Review

Unique aspects of transcriptional regulation in neurons – nuances in NFκB and Sp1-related factors

Xianrong R Mao¹ , Andréa M Moerman-Herzog² , Yuzhi Chen^2,3 and Steven W Barger^2,3,4

¹  Department of Anesthesiology, Washington University School of Medicine, St Louis MO 63110, USA

²  Department of Geriatrics, University of Arkansas for Medical Sciences, Little Rock AR 72205, USA

³  Department of Neurobiology and Developmental Sciences, University of Arkansas for Medical Sciences, Little Rock AR 72205, USA

⁴  Geriatric Research Education and Clinical Center, Central Arkansas Veterans Healthcare System, Little Rock AR 72205, USA

author email corresponding author email

Journal of Neuroinflammation 2009, 6:16doi:10.1186/1742-2094-6-16

Published:	18 May 2009

Abstract

The unique physiology and function of neurons create differences in their cellular physiology, including their regulation of gene expression.

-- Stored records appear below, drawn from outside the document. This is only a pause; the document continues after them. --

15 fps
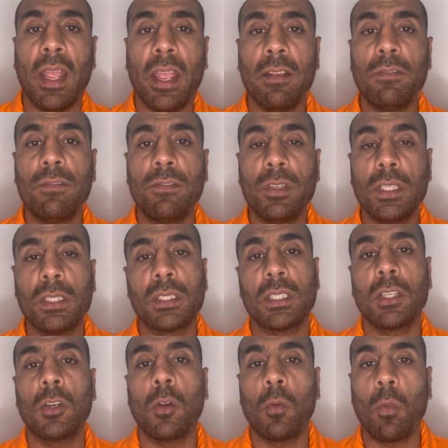Every
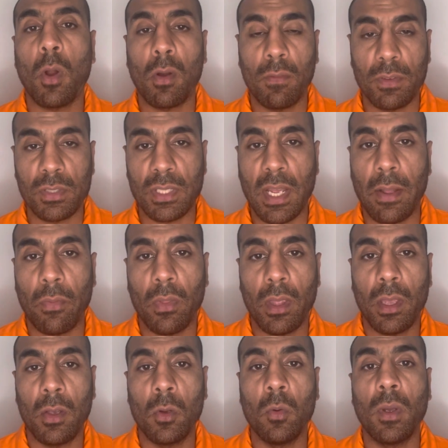single one of us out
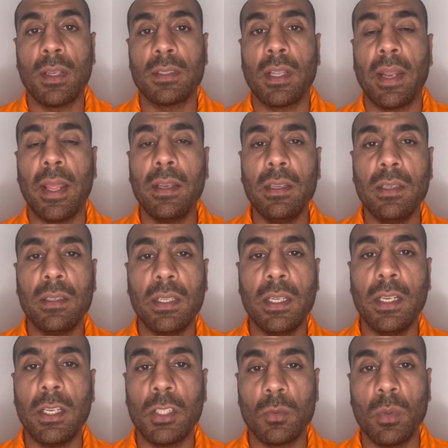there who has had any
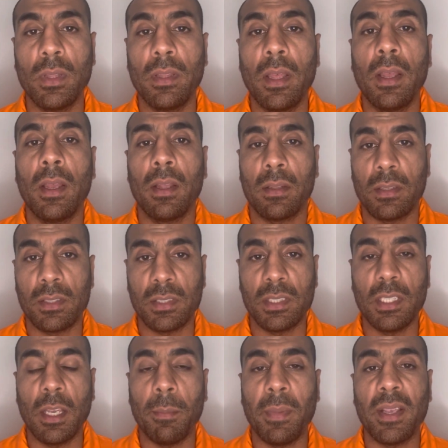dealings with the
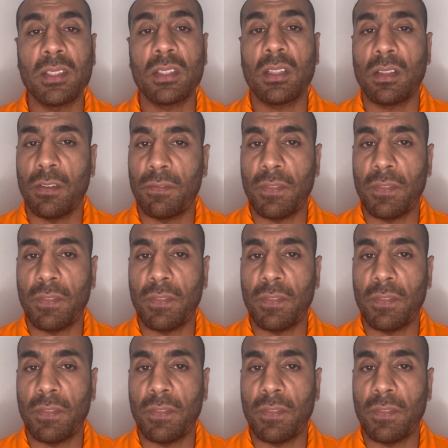CMS, the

We began several years ago exploring the relationships between the NFκB transcription factor, neuronal survival, and glutamate receptor activation in telencephalic neurons. These studies led us to conclude that this population of cells is nearly incapable of activating the NFκB that is nonetheless expressed at reasonable levels. A subset of the κB cis elements are instead bound by members of the Sp1 family in neurons. Also surprising was our discovery that Sp1 itself, typically described as ubiquitous, is severely restricted in expression within forebrain neurons; Sp4 seems to be substituted during neuronal differentiation. These findings and their implications for neuronal differentiation – as well as potential dedifferentiation during degenerative processes – are discussed here.